La blague revient régulièrement dans les cercles financiers irlandais, qui craignent de voir leur pays suivre la même voie catastrophique que le petit pays nordique. Le gouvernement islandais a dû nationaliser en catastrophe à la fin de l'année dernière les trois principales banques du pays pour les sauver de la banqueroute, se portant garant de dettes représentant plusieurs fois le Produit national brut. Du coup, c'est l'État lui-même qui vivote depuis un an au bord du gouffre, ne réussissant à surnager qu'avec un prêt d'urgence du Fonds monétaire international, une situation inusitée pour une économie occidentale.

En Irlande, la situation n'est pas si différente, selon l'économiste Morgan Kelly, qui prédit le pire à ses concitoyens.

La décision de Dublin de racheter pour près de 80 milliards d'euros les actifs pourris des banques irlandaises, qui s'ajoutent aux garanties déjà annoncées, coûtera, à terme, des dizaines de milliards qui pourraient compromettre la viabilité financière de l'État lui-même, prévient-il.

«Dix milliards de plus (à payer) par ici, dix milliards de plus par là et voilà que vous vous retrouvez face à une situation de banqueroute nationale», écrit-il dans une lettre ouverte parue il y a quelques semaines dans le Irish Times.

D'autres économistes jugent «alarmistes» les prédictions de M. Kelly, qui est parfois appelé «Dr La Mort» dans les médias.

Ils font remarquer que la dette nationale de l'Irlande demeure pour l'instant d'une taille raisonnable.

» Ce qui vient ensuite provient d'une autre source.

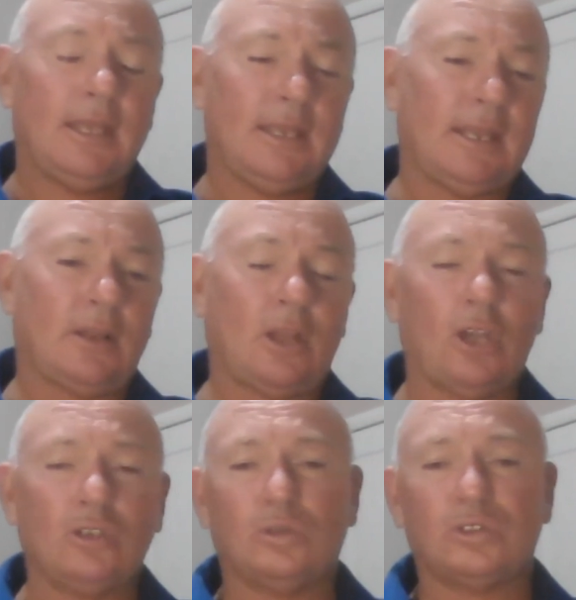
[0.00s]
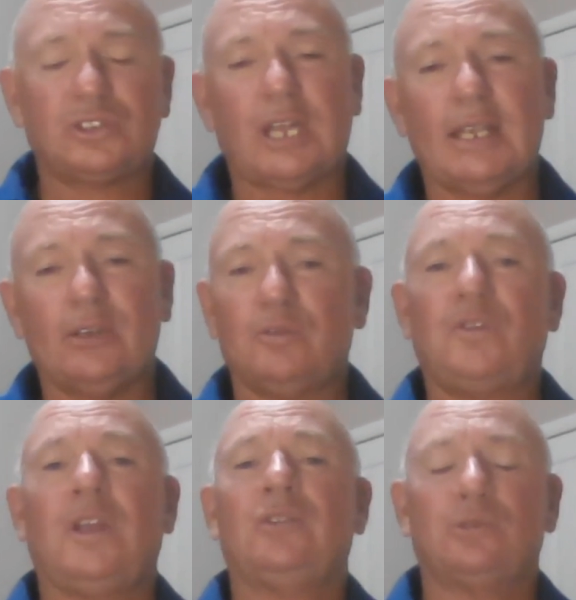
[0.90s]
at a local, state or
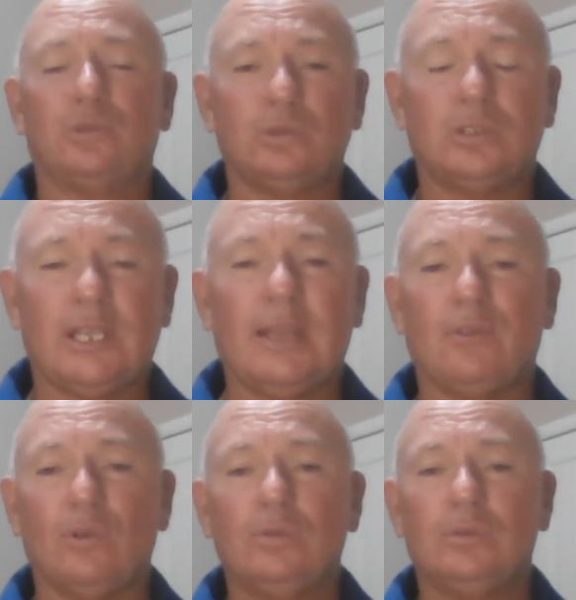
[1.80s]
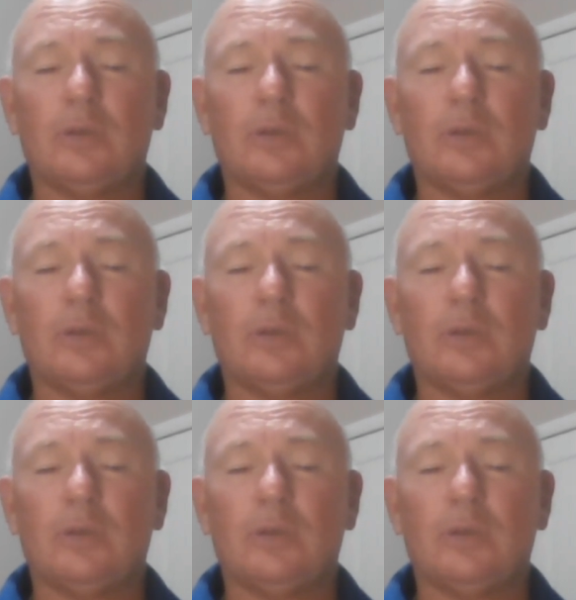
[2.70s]
federal level,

Et que le secteur bancaire, malgré sa forte croissance, n'a jamais atteint l'importance démesurée des établissements islandais par rapport à l'économie nationale.

À défaut de plonger aussi loin que l'Islande, l'Irlande pourrait bien imiter le pays sur un autre point: le changement de gouvernement.

À Reykjavik, le gouvernement conservateur qui avait chapeauté les années de laisser-aller ayant mené à la crise, a fini par démissionner sous la pression populaire, cédant la place à une coalition dirigée par une alliance sociale-démocrate.

À Dublin, la pression va croissante sur le gouvernement du premier ministre Brian Cowen, qui s'engage en terrain glissant en entreprenant une nouvelle ronde de compressions.

«Ça ne prend pas un génie pour comprendre que la colère monte chez les gens», commente Kieran Allen, un sociologue très critique des orientations économiques de Dublin.

La revue The Economist prévient, dans la même veine, que la probabilité de voir le gouvernement irlandais tomber «est en train d'augmenter» sensiblement.